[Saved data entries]
---*---

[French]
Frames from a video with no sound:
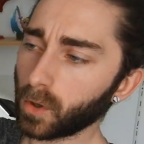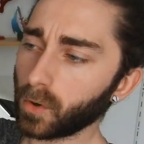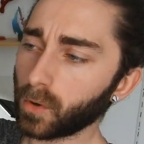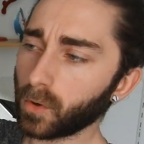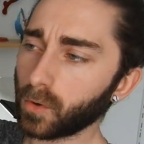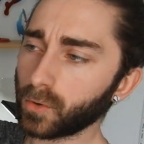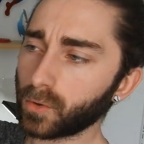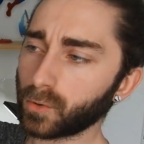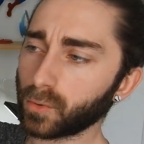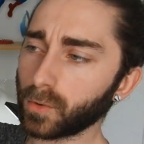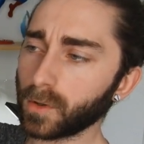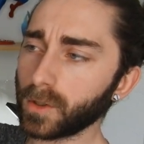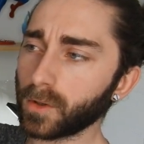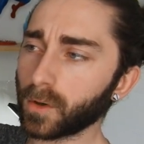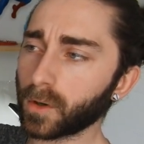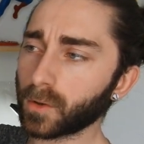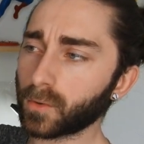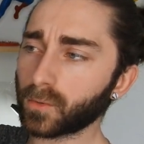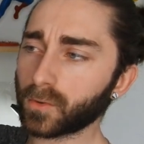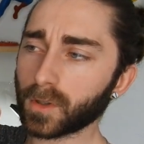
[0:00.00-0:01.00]
euh, sous les
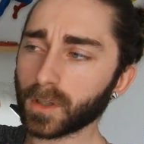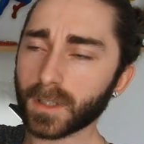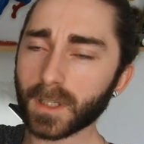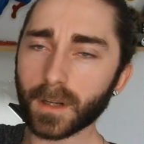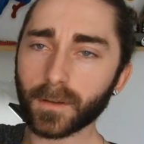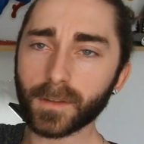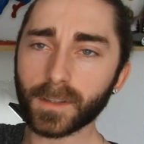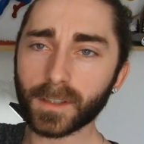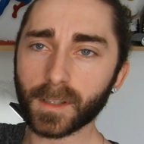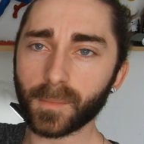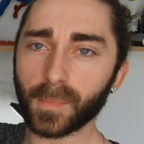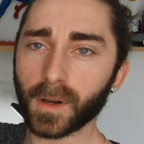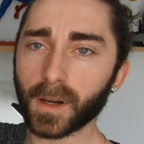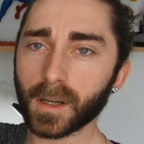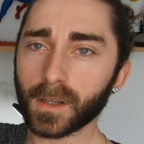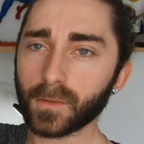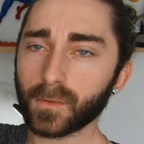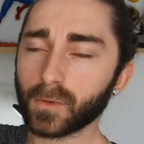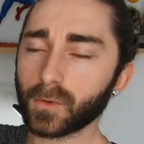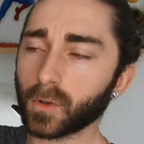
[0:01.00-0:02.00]
dents et tout ça, je l'avais
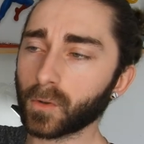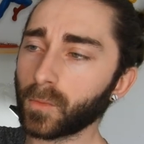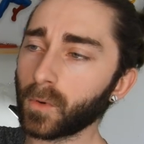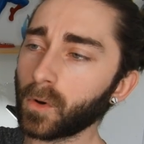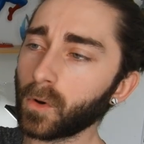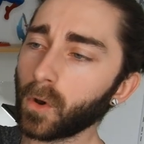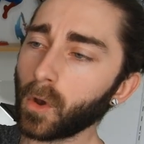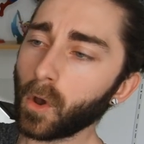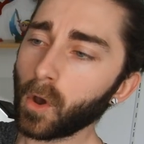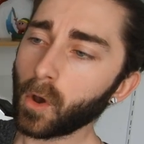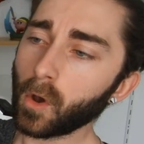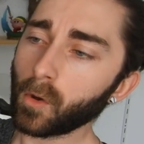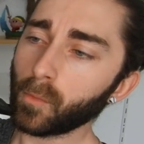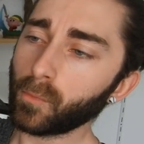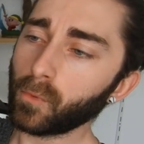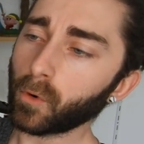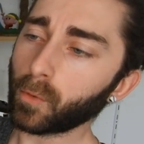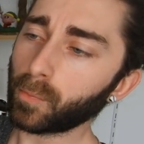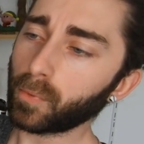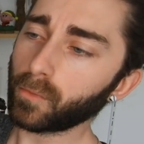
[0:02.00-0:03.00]
séparé justement
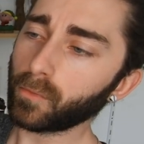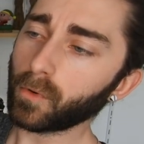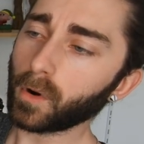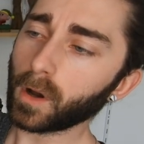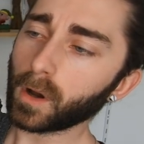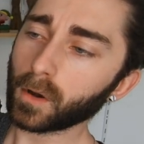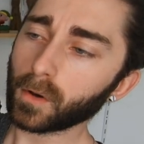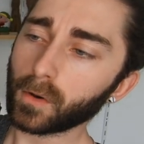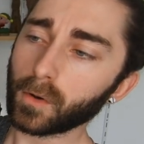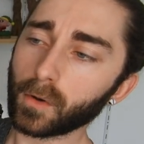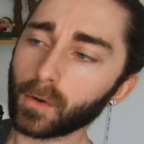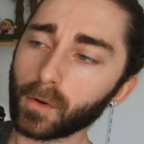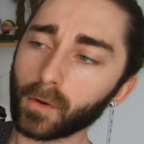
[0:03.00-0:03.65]
pour pouvoir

---*---

Problem description → Every line above is to be reproduced verbatim, and the pictures are to be omitted.

Output of the task →
[French]
Frames from a video with no sound:
[0:00.00-0:01.00]
euh, sous les
[0:01.00-0:02.00]
dents et tout ça, je l'avais
[0:02.00-0:03.00]
séparé justement
[0:03.00-0:03.65]
pour pouvoir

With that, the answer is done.